Was noch wichtig wird
Montag, 29. Januar
Digitalpolitik: “Immer größer statt grüner”: Fachkonferenz der Heinrich-Böll-Stiftung zu KI und Nachhaltigkeit. Mit Christian Kühn, Parlamentarischer Staatssekretär im Bundesumweltministerium. 9 Uhr, Berlin. Infos & Anmeldung
Dienstag, 30. Januar
Europa: “Zeitenwende 2.0: EU-Reformen und EU-Erweiterung im Schatten des Wahljahres 2024”: Veranstaltung des European Forum Alpbach. Mit Staatsministerin Anna Lührmann. 18 Uhr, Europäisches Haus. Infos & Anmeldung
Finanzen: “Währungshüter als ewige Retter in der Not?”: Gespräch zur Rolle der Zentralbanken in Finanzkrisen. Mit Bundesbankpräsident Joachim Nagel und IfW-Kiel-Präsident Moritz Schularick. 16:30 Uhr, ProjektZentrum Berlin. Infos & Anmeldung
Mittwoch, 31. Januar
Außenpolitik: Sitzung des Auswärtigen Ausschusses mit Annalena Baerbock zur Lage im Nahen Osten und möglichen Taurus-Lieferungen in die Ukraine. 8 Uhr, Paul-Löbe-Haus
Donnerstag, 1. Februar
Gedenken: Die SED-Opferbeauftragte des Bundestags, Evelyn Zupke, lädt zum Fachgespräch “Die europäische Perspektive des Gedenkens und Erinnerns an die Opfer des Kommunismus”. 17 Uhr, Marie-Elisabeth-Lüders-Haus
Fotografie: Preisverleihung zum “Unicef Foto des Jahres 2023” mit anschließender Ausstellung ab Freitag. 19 Uhr, Willy-Brandt-Haus
Spiegel: Christian Lindner hat die Referatsleiterin Gerda H. versetzt, die durch Steuerberatung für Reiche aufgefallen war.
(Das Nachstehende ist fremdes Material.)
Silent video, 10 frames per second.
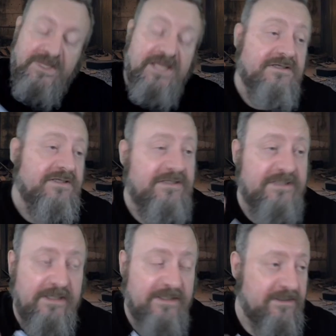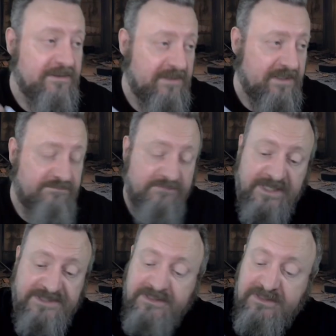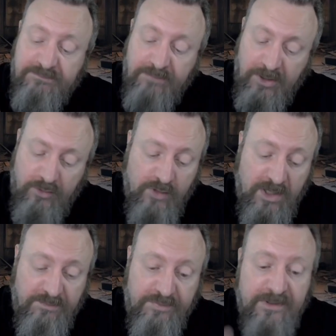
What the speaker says: anti-tank gun can basically blow up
Sie leitet künftig die Produktinformationsstelle Altersvorsorge in der Steuerabteilung des Bundesfinanzministeriums.
Montag, 29. Januar
Manfred Lehmann, Schauspieler, 79 / Żaklin Nastić, MdB (BSW), 44 / Stefan Ramge, Abteilungsleiter im Bundesfinanzministerium, 59 / Felix Schreiner, MdB (CDU), 37
Unser Tipp führt Sie heute zurück in die DDR. Die im brandenburgischen Guben geborene Historikerin Katja Hoyer hat 2023 eine neue Geschichte der Deutschen Demokratischen Republik vorgelegt. Sie führte zahlreiche Interviews mit ehemaligen DDR-Bürgern und baut deren persönlichen Erlebnisse und Erfahrungen in den historischen Kontext ein. So liest sich das Buch stellenweise wie eine Reportage über das “normale Leben” in dem Land. Ein Lesebuch im Stil der angloamerikanischen Geschichtsschreibung – Hoyer forscht am King’s College in London – und ein ungewöhnliches Werk, das den Blick auf die DDR erweitert.